◆ YOUR ASSIGNMENT ◆
Where an image appears, leave it out; otherwise repeat the data exactly.

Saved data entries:
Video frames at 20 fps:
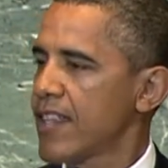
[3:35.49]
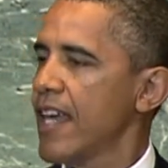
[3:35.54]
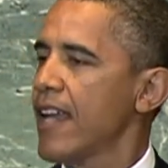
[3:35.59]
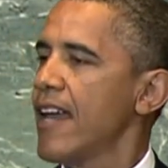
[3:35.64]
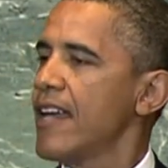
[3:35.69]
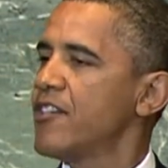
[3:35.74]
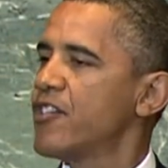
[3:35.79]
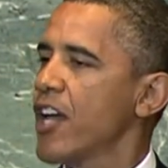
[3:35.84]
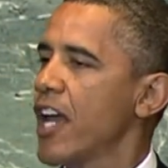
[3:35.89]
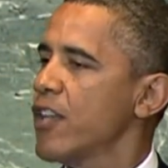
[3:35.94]
that
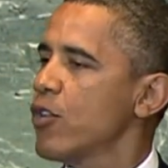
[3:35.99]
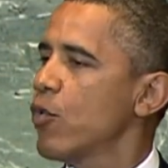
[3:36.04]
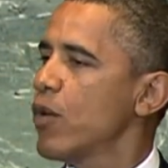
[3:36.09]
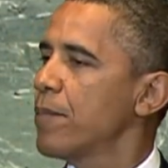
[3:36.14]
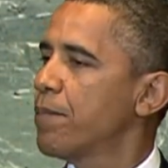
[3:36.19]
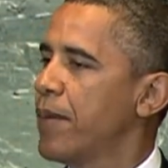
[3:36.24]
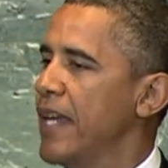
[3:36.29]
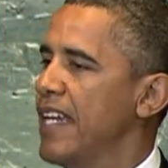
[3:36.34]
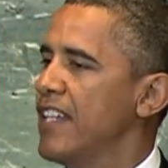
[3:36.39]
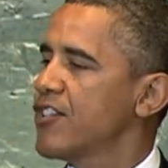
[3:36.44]
a
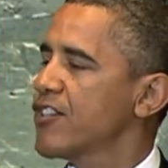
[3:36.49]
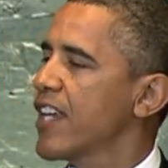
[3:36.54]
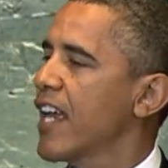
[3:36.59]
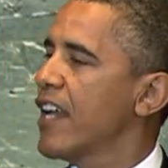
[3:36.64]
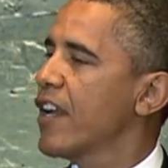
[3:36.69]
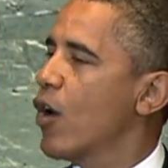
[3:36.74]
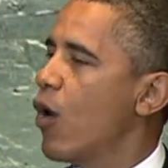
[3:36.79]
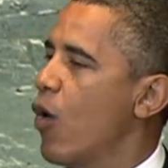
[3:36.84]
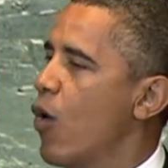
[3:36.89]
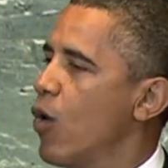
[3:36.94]
genuine peace
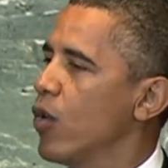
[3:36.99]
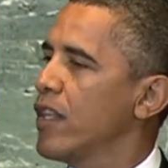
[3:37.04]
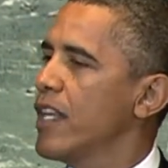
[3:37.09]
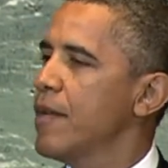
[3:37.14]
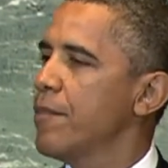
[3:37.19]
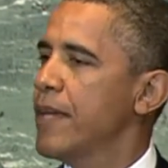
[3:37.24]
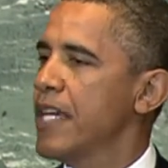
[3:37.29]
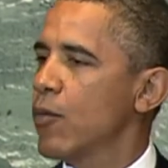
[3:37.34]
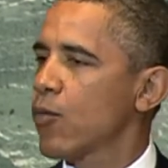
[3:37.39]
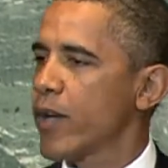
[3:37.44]
can
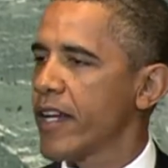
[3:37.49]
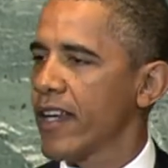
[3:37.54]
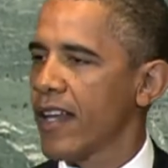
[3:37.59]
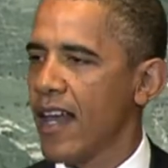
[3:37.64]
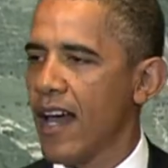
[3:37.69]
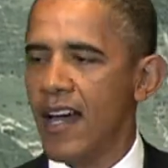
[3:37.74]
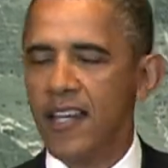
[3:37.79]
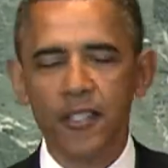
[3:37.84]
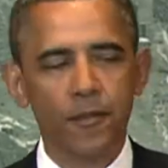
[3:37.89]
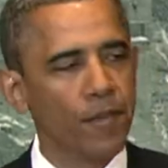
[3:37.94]
only be
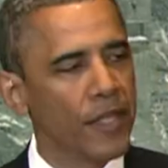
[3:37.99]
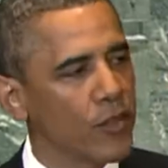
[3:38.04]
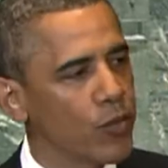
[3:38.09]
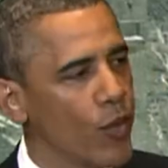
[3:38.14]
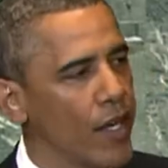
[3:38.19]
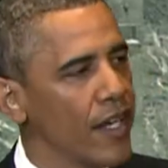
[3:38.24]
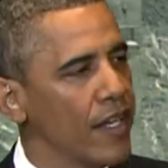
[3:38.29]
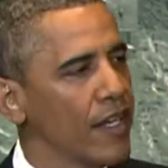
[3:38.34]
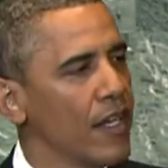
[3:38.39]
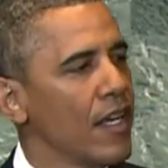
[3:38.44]
realized
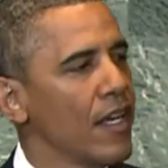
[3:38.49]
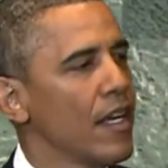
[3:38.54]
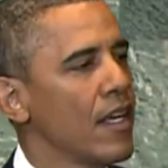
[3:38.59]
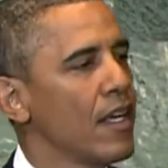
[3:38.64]
between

◆ SOLUTION FOR THIS PROBLEM ◆
Video frames at 20 fps:
[3:35.49]
[3:35.54]
[3:35.59]
[3:35.64]
[3:35.69]
[3:35.74]
[3:35.79]
[3:35.84]
[3:35.89]
[3:35.94]
that
[3:35.99]
[3:36.04]
[3:36.09]
[3:36.14]
[3:36.19]
[3:36.24]
[3:36.29]
[3:36.34]
[3:36.39]
[3:36.44]
a
[3:36.49]
[3:36.54]
[3:36.59]
[3:36.64]
[3:36.69]
[3:36.74]
[3:36.79]
[3:36.84]
[3:36.89]
[3:36.94]
genuine peace
[3:36.99]
[3:37.04]
[3:37.09]
[3:37.14]
[3:37.19]
[3:37.24]
[3:37.29]
[3:37.34]
[3:37.39]
[3:37.44]
can
[3:37.49]
[3:37.54]
[3:37.59]
[3:37.64]
[3:37.69]
[3:37.74]
[3:37.79]
[3:37.84]
[3:37.89]
[3:37.94]
only be
[3:37.99]
[3:38.04]
[3:38.09]
[3:38.14]
[3:38.19]
[3:38.24]
[3:38.29]
[3:38.34]
[3:38.39]
[3:38.44]
realized
[3:38.49]
[3:38.54]
[3:38.59]
[3:38.64]
between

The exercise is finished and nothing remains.